With two down, the others fall in line quickly and spend the better part of the remaining issue listening to the "save the world from itself" shtick that Sivana has prepared for them. Come on, how difficult would be it for one of them to get the gun and shoot Sivana with it? He might not give them the antidote if they beat and/or scare him, but when it is his butt that is on the line, you can bet your inheritance that he would leap for it, and in doing that, reveal it to them. How do I know this? Because Batman already did it, (though not with Sivana).

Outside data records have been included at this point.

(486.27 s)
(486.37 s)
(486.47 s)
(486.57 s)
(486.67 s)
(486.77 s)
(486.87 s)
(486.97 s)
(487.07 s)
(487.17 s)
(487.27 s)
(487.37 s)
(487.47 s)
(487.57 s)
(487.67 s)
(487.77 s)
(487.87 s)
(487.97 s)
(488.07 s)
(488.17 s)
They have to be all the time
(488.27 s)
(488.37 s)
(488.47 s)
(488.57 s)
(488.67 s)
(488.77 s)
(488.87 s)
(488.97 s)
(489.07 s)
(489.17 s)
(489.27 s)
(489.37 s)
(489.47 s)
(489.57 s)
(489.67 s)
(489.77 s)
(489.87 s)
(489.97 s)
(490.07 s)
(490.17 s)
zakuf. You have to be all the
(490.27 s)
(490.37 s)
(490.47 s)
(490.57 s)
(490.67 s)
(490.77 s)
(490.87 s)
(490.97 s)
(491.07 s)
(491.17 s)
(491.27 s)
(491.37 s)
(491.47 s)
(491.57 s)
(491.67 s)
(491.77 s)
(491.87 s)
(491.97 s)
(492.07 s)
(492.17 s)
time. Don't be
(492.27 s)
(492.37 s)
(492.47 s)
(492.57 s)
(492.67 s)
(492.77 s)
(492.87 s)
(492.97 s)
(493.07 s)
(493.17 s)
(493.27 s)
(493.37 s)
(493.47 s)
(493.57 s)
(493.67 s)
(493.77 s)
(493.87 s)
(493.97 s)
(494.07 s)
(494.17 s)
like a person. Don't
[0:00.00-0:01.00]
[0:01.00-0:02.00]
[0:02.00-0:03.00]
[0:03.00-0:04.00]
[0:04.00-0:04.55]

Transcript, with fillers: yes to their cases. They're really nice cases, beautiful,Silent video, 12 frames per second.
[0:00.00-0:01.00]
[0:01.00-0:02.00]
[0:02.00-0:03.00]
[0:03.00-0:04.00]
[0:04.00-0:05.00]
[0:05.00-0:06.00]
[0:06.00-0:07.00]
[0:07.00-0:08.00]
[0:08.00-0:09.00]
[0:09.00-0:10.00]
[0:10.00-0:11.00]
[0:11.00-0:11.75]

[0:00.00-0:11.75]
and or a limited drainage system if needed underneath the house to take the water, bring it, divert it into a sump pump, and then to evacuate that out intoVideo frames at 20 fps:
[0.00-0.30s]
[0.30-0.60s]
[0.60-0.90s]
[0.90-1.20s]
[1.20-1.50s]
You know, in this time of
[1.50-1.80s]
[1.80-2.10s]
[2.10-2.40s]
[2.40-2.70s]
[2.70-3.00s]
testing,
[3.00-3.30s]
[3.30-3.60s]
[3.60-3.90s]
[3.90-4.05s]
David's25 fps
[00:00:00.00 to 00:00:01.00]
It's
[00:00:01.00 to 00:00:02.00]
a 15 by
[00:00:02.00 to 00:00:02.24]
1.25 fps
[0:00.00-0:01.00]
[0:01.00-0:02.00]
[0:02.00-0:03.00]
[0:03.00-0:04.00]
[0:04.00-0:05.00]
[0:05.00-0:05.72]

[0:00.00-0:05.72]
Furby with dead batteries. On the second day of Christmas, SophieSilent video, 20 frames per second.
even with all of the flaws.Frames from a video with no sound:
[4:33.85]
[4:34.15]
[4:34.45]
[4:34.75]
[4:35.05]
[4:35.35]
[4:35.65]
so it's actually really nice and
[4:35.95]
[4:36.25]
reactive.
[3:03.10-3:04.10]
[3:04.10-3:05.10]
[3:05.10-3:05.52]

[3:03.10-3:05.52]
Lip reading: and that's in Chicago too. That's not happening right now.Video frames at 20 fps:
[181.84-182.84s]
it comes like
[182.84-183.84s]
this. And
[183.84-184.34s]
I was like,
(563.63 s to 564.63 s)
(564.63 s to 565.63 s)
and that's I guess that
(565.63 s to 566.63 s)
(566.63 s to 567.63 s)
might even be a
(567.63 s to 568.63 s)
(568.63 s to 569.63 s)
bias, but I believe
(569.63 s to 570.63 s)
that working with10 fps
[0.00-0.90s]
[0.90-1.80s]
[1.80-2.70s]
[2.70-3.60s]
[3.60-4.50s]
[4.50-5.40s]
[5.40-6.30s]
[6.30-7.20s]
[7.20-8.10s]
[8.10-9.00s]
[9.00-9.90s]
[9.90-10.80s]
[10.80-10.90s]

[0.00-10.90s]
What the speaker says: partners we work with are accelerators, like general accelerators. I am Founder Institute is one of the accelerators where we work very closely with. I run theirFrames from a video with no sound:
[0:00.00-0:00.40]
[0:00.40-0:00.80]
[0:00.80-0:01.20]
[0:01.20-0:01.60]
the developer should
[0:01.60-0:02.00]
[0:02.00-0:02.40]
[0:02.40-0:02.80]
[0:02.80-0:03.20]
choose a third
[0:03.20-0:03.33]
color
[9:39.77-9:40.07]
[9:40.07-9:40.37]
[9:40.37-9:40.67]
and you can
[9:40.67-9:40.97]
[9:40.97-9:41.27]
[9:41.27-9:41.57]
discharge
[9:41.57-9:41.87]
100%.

Still, even with all this, there was one big plus that this issue got, the "event" of this one if you will: Katana and her soul catcher sword. In a time when upstarts like the Huntress (Bertinelli), the current Phantom Lady or even the returned Batwoman get more attention, it is easier to lose track of the original definitive "Good-Bad Girl" of the DCU. Nevertheless, even in today’s DC, Katana is still a force to be reckoned with (and she does all this without having to resort to wearing skimpy clothes or striking cheesecake poses).
With two pencillers (Ron Randall, Pop Mahn), even with both trying to match each other’s style, there is a clear differentiation in the art, and that is a downer. With Matthew Clark needing frequent fill-ins, I would much rather have just one artist per issue than this. On the plus side, as I already stated, both Randall and Mahn do a good job of keeping close to the a set style and character depiction.
Conclusion: Winnick does a great job of maintaining a tight continuity (it helps that this series has been his from day one with issue #1). That said, I think it is time for the Outsiders to come inside a bit, and by that I mean get some proper interaction going with the general DCU (as also other heroes). And no, before anyone says another word, by interaction I do not mean lamoid crossovers/guest stars as was Agent Diana Prince showing up in Teen Titans #41. (Could Diana’s behavior be written any more air-headed teenage-ish? Maybe if they had her doing a sleepover with Wonder Girl, Miss Martian, Raven and Ravager.)